The Gemini Award for Best Performance in a Comedy Program or Series (Individual or Ensemble) is a defunct award category, presented by the Academy of Canadian Cinema and Television from 1992 to 2000 as part of its Gemini Awards program.

When the Gemini Awards were first introduced in 1986, awards were presented for Best Actor in a Comedy Series and Best Actress in a Comedy Series. However, as Canadian television comedy was dominated in that era primarily by sketch comedy, comedy-drama or stand-up performance shows, rather than traditional sitcoms, comedy performance categories were discontinued after the 2nd Gemini Awards in 1987; for the next few years, performances in comedy-drama shows were eligible to be nominated in the drama performance categories, while sketch comedy performers could be nominated for Best Performance in a Variety or Performing Arts Program or Series.

Beginning with the 6th Gemini Awards in 1992, the Academy introduced a single award for Best Performance in a Comedy Program or Series, whose winners or nominees could be either an individual or an ensemble; however, the award was almost always won by an ensemble, with the cast of the sketch comedy series This Hour Has 22 Minutes winning it five of the ten times it was presented. Separate awards for individual performance and  ensemble performance were then introduced for the 16th Gemini Awards in 2001.

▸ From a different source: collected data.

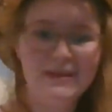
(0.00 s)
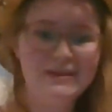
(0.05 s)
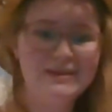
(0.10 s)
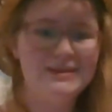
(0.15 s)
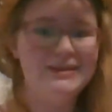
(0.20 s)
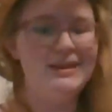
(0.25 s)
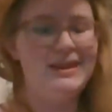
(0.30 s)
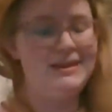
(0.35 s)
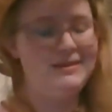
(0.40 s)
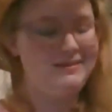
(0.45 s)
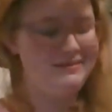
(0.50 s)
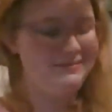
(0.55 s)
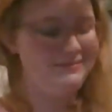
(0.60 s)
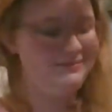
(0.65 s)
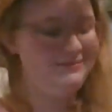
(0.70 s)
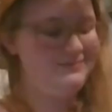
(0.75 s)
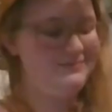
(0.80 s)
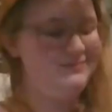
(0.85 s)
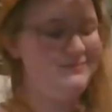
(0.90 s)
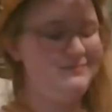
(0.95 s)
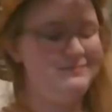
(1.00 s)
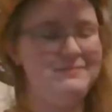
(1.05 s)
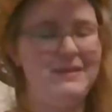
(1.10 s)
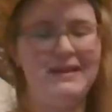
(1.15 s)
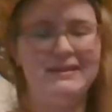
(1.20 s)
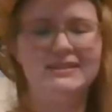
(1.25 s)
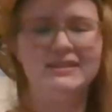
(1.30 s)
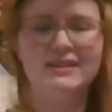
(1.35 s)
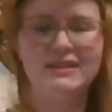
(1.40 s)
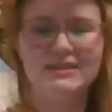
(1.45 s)
So yeah,
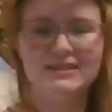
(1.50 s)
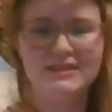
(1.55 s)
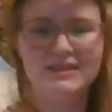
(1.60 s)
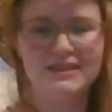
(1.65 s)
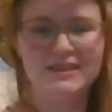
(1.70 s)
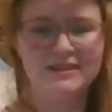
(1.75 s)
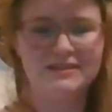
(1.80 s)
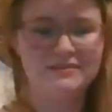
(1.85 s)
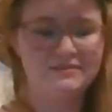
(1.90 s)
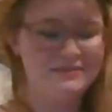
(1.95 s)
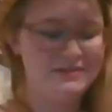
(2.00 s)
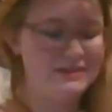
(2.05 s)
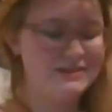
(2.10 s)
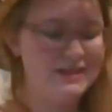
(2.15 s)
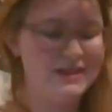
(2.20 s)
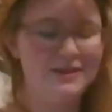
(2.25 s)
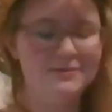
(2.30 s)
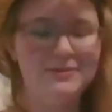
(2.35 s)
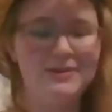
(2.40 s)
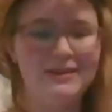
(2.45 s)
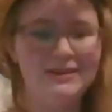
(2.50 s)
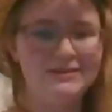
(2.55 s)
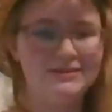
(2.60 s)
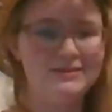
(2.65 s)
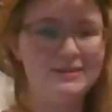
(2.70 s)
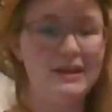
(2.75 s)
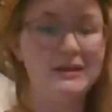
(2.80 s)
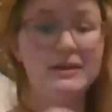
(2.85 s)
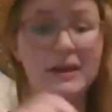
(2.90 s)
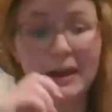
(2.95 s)
back to this thing, because
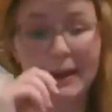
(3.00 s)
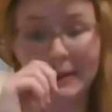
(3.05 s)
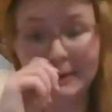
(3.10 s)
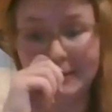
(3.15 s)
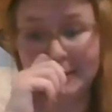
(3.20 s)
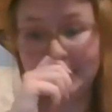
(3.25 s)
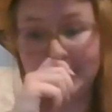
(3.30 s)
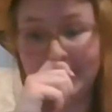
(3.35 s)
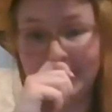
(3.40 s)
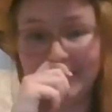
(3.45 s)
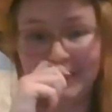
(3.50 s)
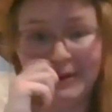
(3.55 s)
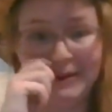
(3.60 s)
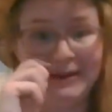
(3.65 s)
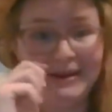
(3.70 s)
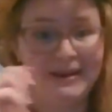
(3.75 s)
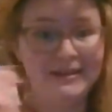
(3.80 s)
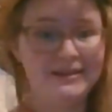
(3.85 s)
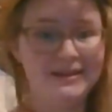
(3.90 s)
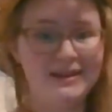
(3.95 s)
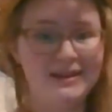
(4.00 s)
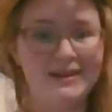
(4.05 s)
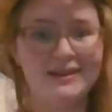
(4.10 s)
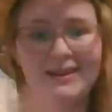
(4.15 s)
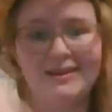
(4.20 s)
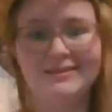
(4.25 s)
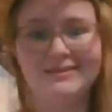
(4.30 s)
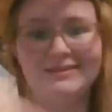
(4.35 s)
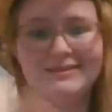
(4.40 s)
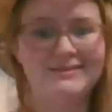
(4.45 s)
I talked about it and then I
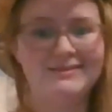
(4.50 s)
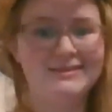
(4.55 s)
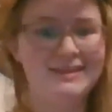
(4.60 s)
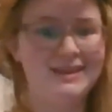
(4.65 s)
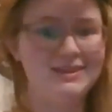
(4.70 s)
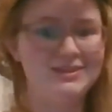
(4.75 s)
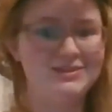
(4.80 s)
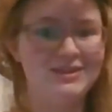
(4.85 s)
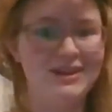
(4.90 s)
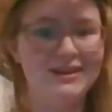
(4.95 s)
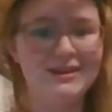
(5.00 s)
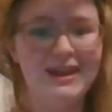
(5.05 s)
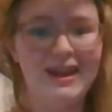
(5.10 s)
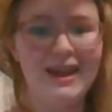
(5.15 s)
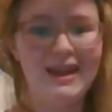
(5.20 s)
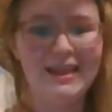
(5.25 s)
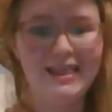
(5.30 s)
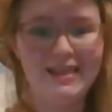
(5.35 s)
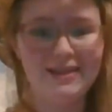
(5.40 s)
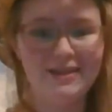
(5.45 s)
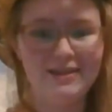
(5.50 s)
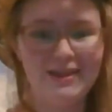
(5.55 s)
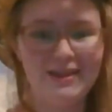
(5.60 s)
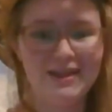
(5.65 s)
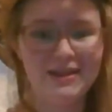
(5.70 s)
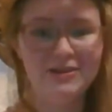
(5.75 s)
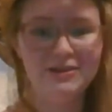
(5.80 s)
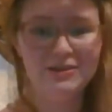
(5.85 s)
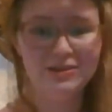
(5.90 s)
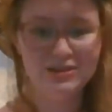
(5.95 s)
got sidetracked.
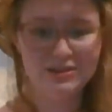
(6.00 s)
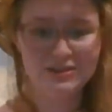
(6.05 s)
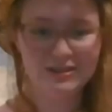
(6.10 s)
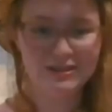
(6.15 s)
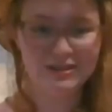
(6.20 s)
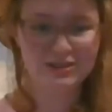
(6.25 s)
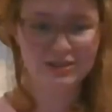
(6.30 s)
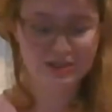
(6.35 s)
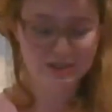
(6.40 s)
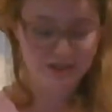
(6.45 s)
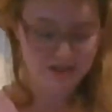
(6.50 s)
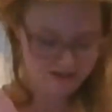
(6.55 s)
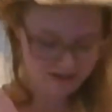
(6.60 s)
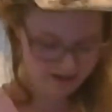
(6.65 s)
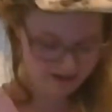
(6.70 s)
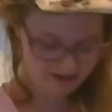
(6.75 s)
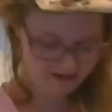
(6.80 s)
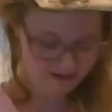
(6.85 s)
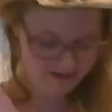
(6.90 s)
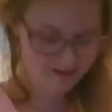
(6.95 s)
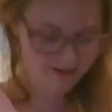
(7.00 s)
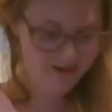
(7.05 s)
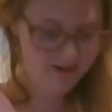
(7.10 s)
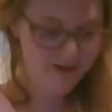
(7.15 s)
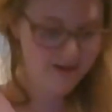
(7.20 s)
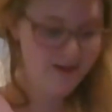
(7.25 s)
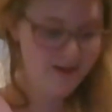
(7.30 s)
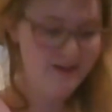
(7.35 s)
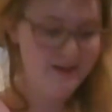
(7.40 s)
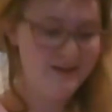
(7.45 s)
You're just gonna chill up there, huh?
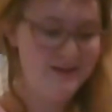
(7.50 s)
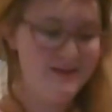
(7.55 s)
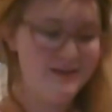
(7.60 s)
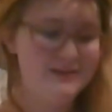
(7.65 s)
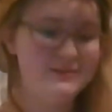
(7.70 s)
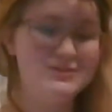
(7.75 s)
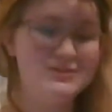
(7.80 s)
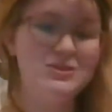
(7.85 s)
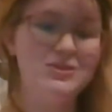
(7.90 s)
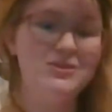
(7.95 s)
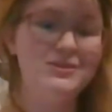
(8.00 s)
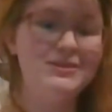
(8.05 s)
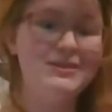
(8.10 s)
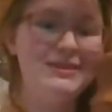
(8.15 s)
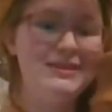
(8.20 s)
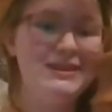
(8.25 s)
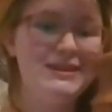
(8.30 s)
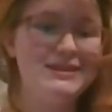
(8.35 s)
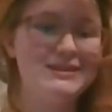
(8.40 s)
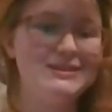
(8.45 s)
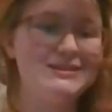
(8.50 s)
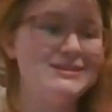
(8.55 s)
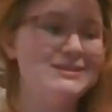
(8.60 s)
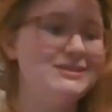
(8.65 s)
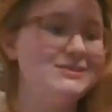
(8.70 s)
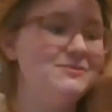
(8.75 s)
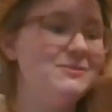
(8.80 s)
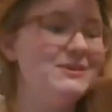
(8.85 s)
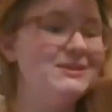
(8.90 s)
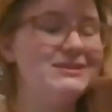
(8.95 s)
So this
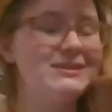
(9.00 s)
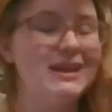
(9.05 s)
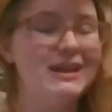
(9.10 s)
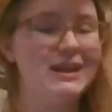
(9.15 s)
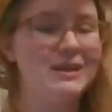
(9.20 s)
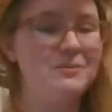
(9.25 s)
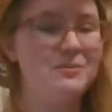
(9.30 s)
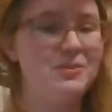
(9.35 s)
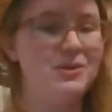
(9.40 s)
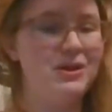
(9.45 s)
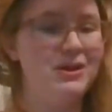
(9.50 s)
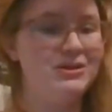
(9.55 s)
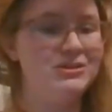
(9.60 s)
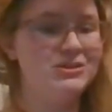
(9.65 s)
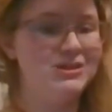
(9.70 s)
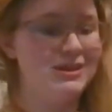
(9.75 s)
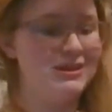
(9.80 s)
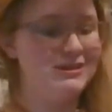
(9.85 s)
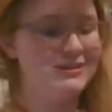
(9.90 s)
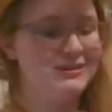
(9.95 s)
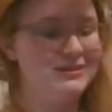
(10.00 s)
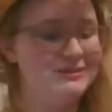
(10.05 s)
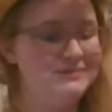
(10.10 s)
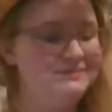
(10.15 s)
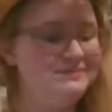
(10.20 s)
was second project.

After 2010, with the reemergence of scripted comedy series in Canadian television, separate categories for Best Actor in a Comedy Series and Best Actress in a Comedy Series were reintroduced, alongside new categories for Best Supporting Actor in a Comedy Series and Best Supporting Actress in a Comedy Series, as of the 26th Gemini Awards in 2011. Since 2012, all four of the separate categories have continued to be presented as part of the contemporary Canadian Screen Awards.